» What you should do
Please check every line of the listing for "Silent" and copy each line where it is found.

» Record set

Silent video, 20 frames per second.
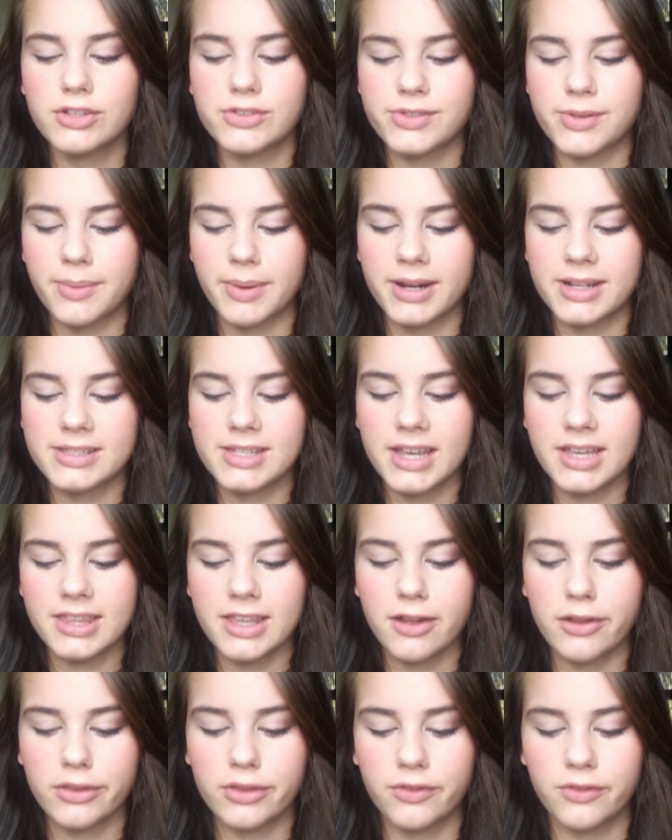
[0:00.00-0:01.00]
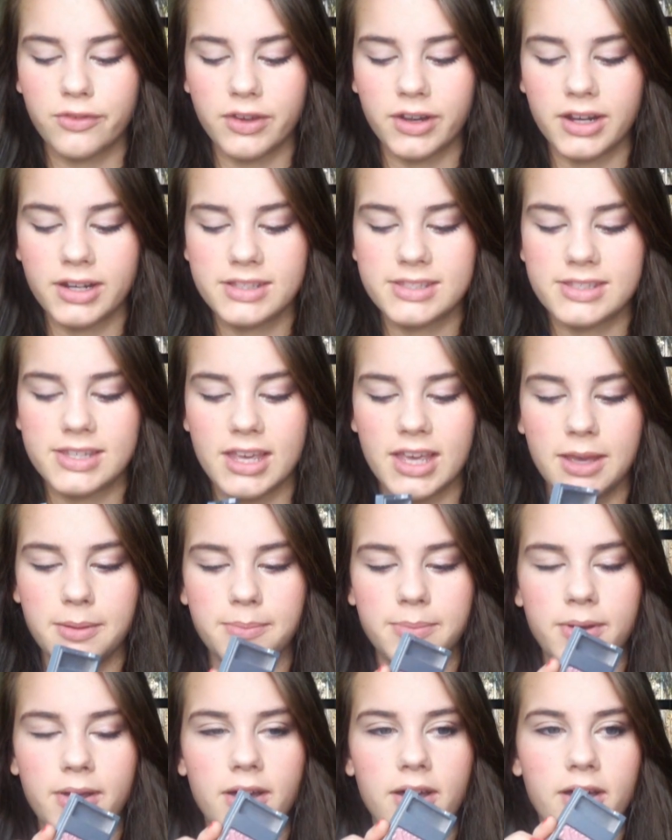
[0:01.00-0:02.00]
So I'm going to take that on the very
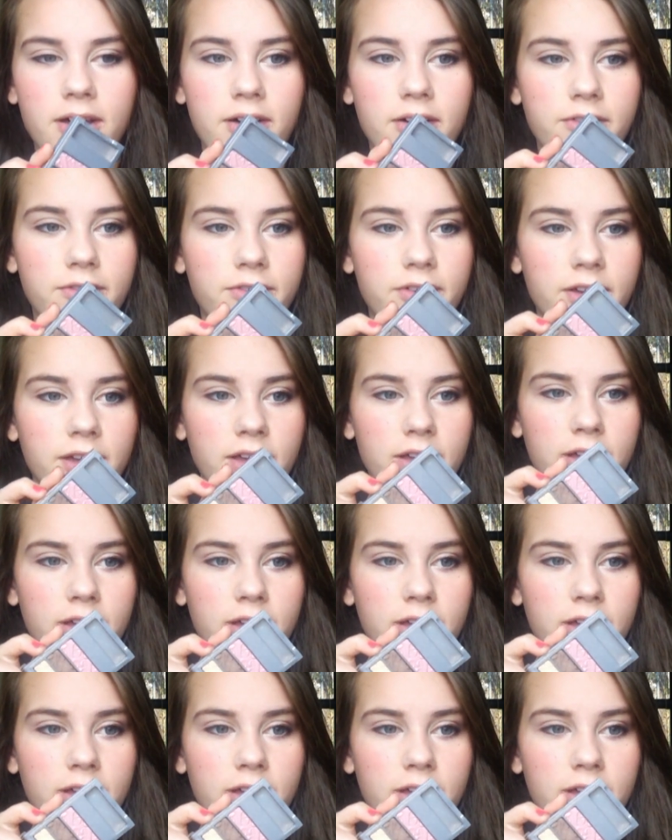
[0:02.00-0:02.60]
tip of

--

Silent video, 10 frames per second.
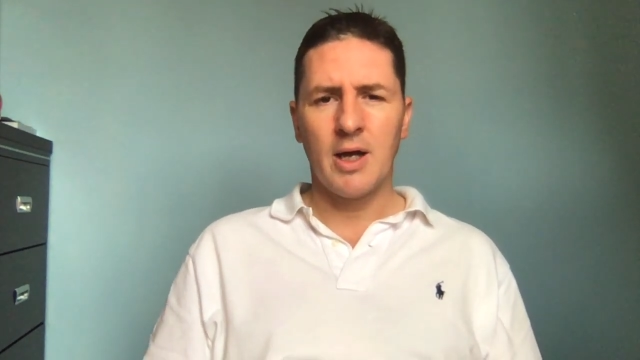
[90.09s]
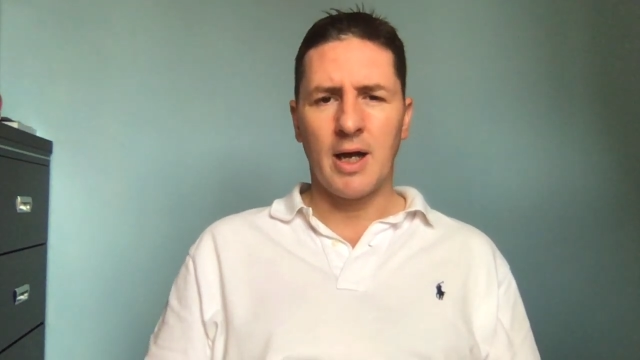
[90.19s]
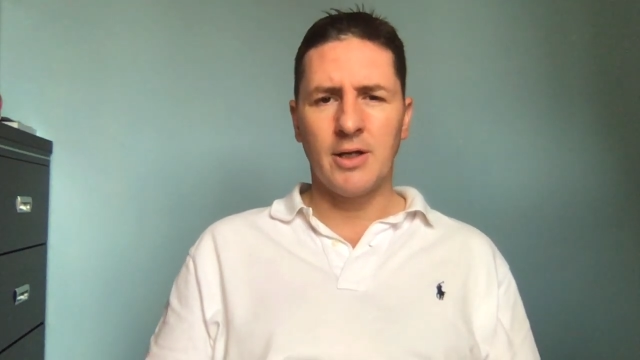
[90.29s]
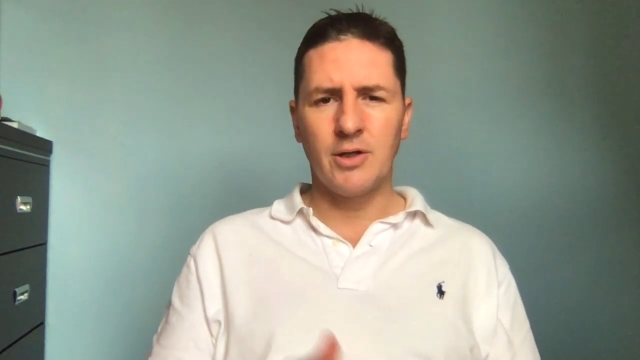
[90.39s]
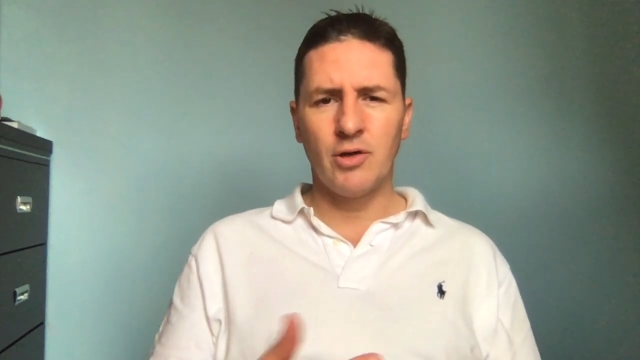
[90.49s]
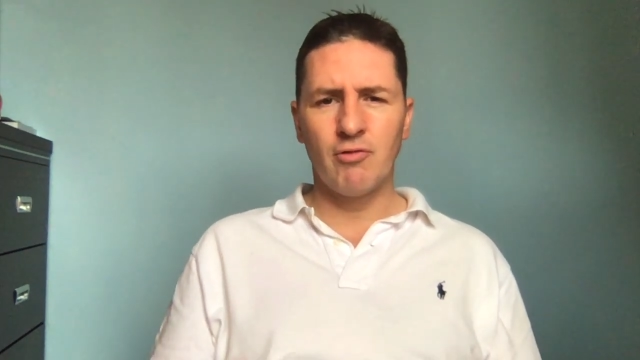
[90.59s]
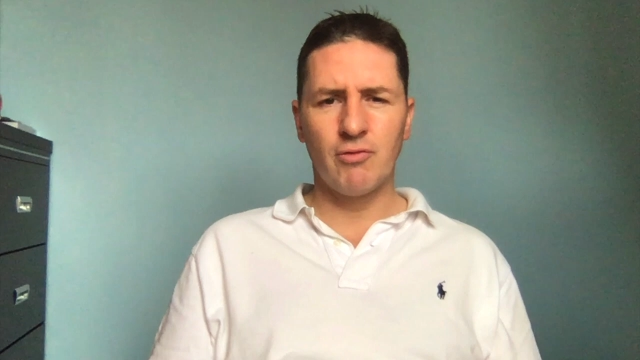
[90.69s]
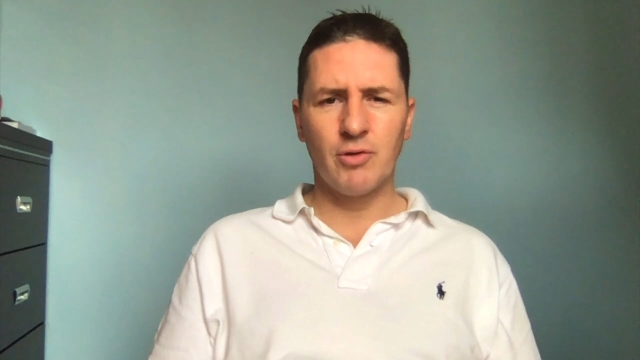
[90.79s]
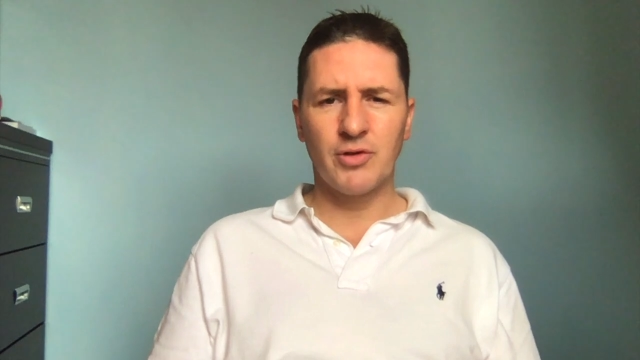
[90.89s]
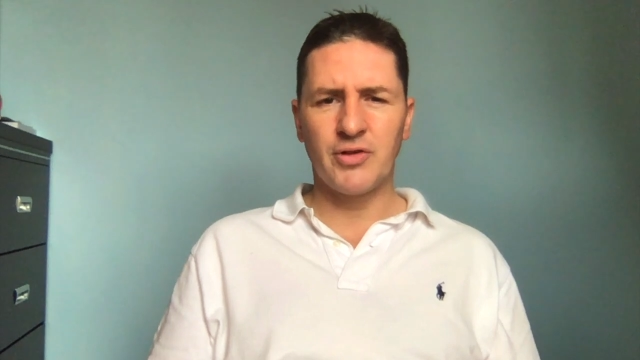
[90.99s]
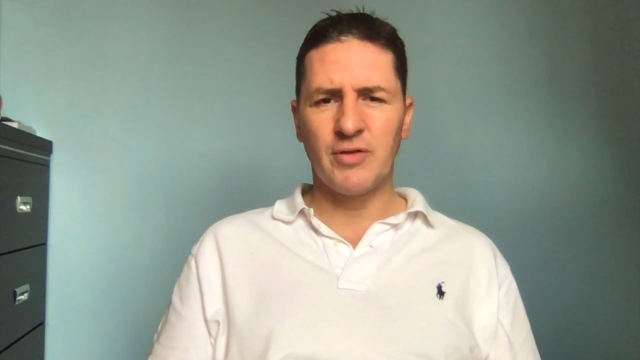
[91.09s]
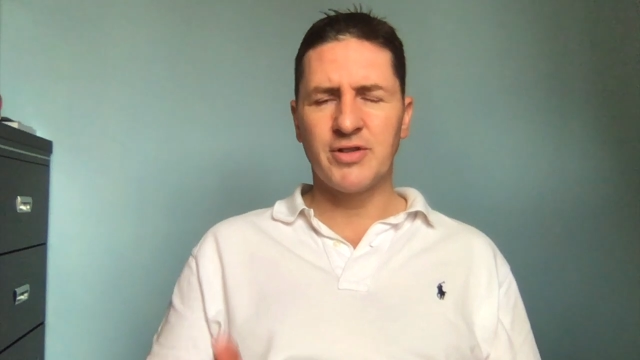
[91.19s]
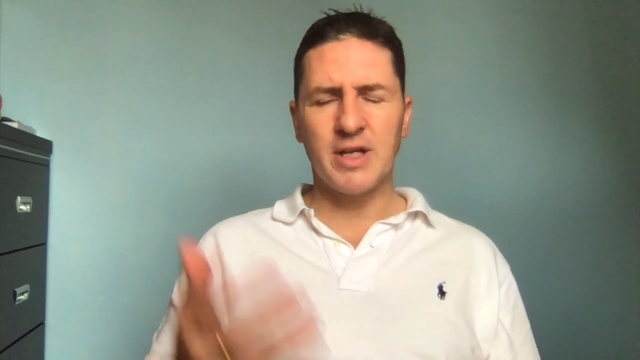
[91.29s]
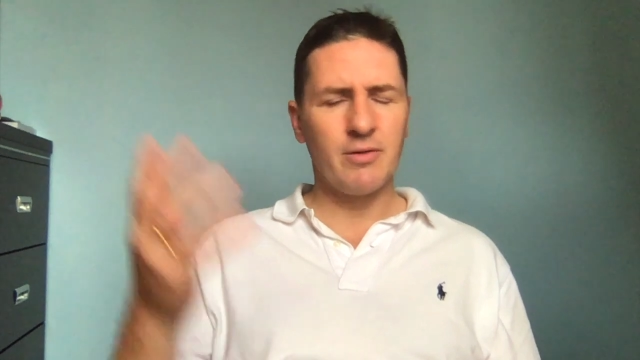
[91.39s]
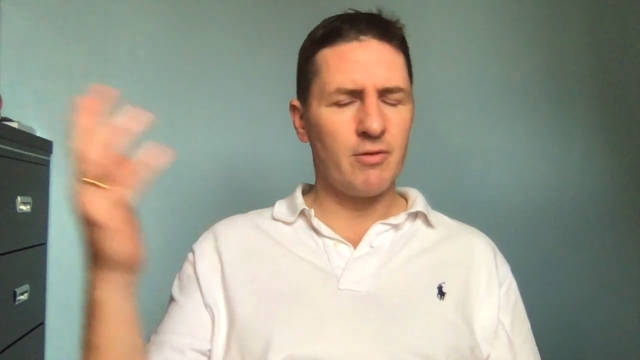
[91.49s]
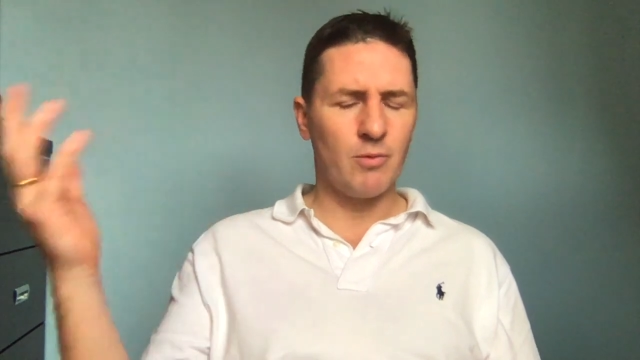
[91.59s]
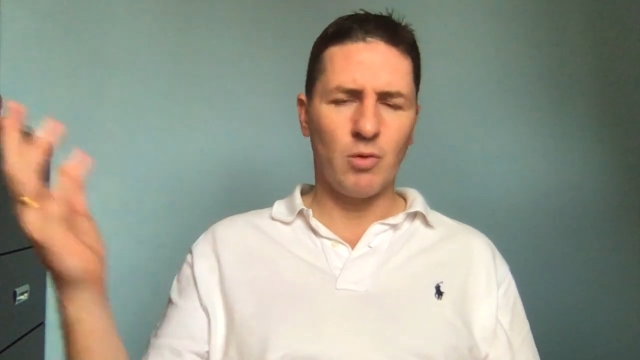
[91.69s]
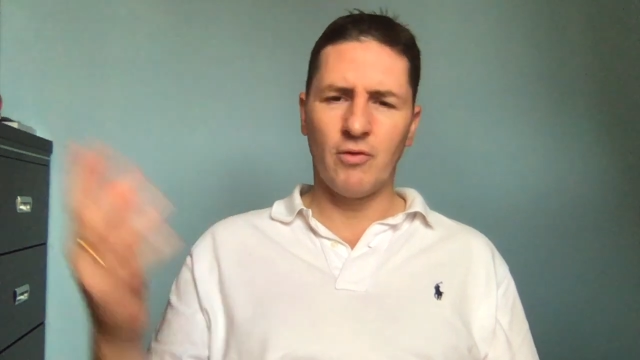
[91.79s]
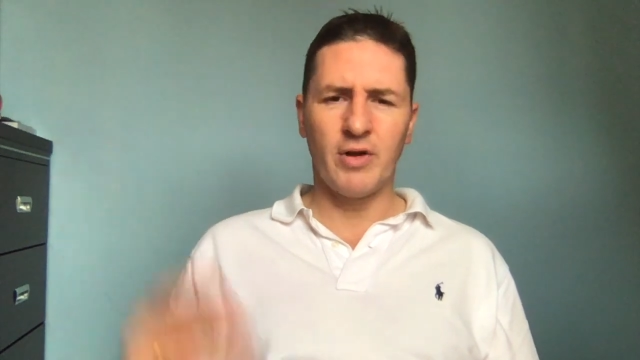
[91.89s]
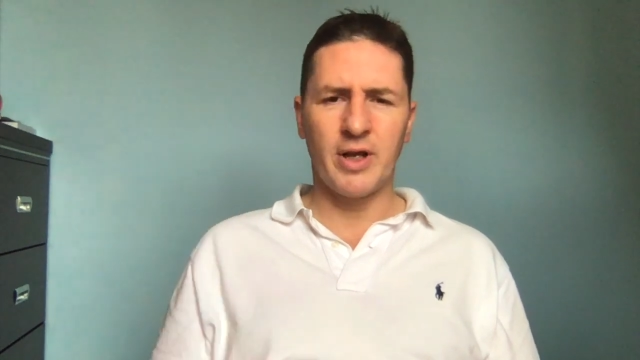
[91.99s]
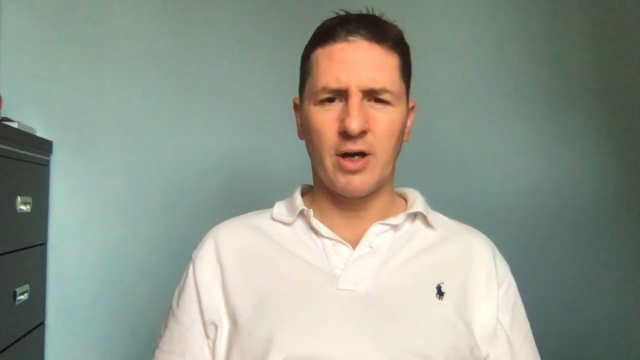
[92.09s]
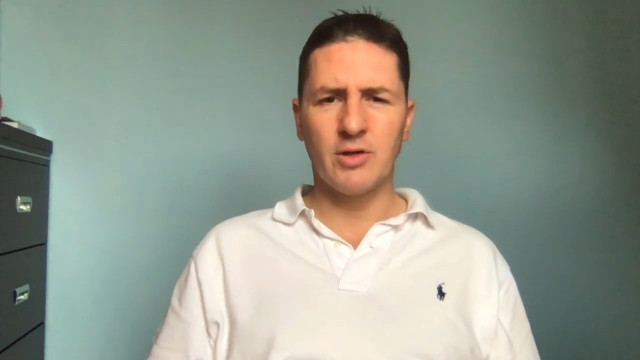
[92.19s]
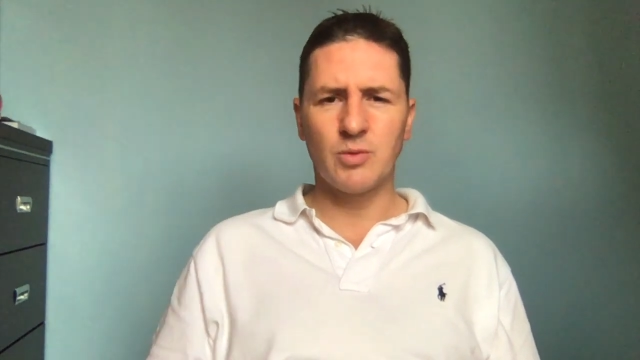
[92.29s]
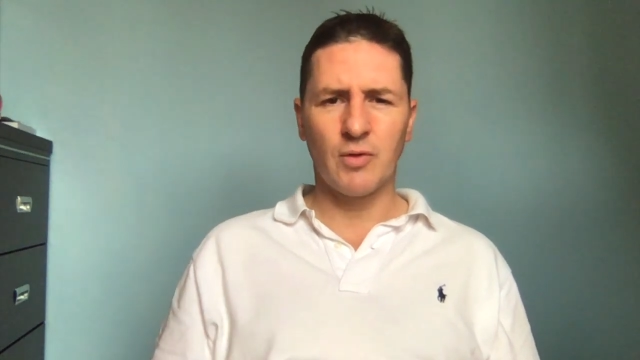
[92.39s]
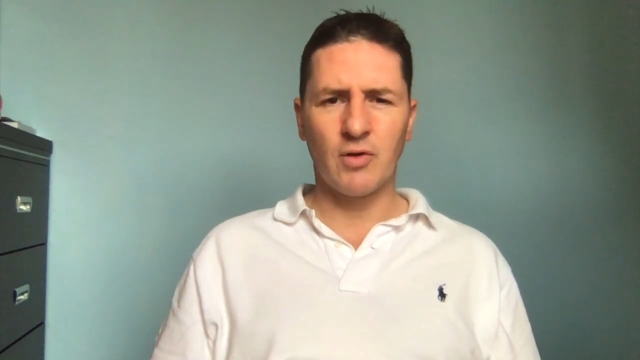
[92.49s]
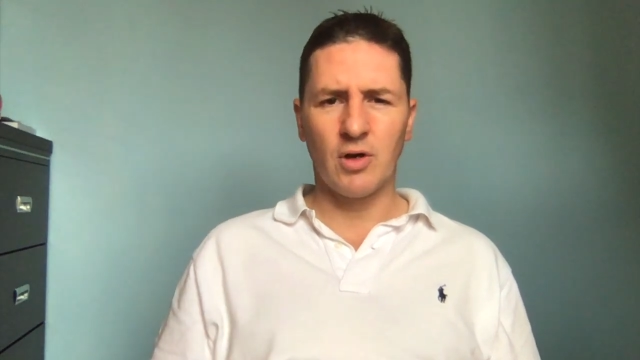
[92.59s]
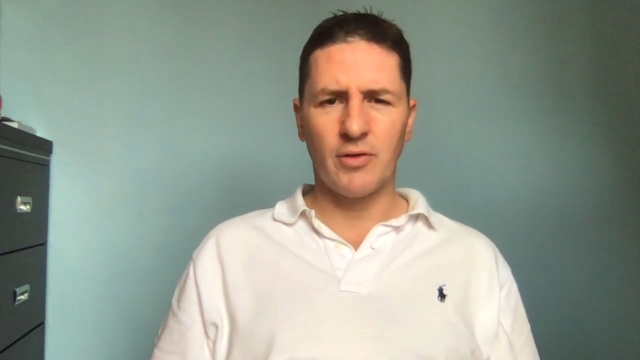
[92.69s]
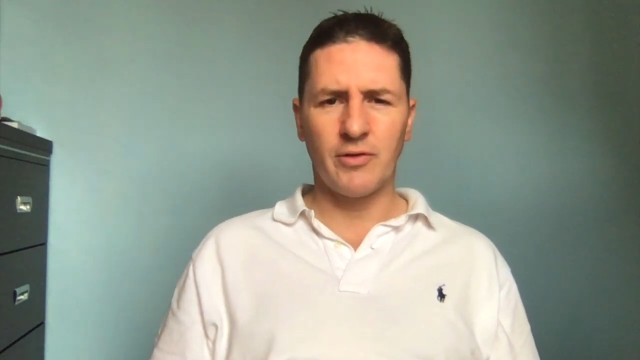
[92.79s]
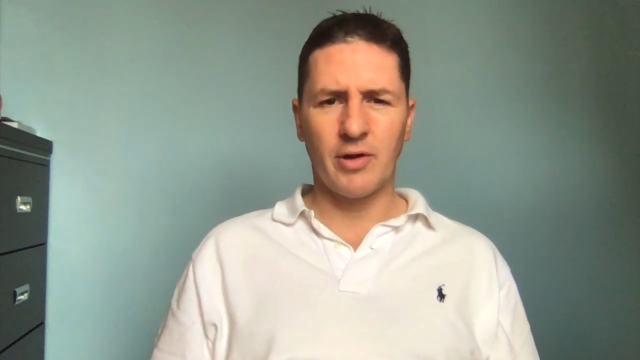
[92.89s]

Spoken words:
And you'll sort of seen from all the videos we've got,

» Result
Silent video, 20 frames per second.
Silent video, 10 frames per second.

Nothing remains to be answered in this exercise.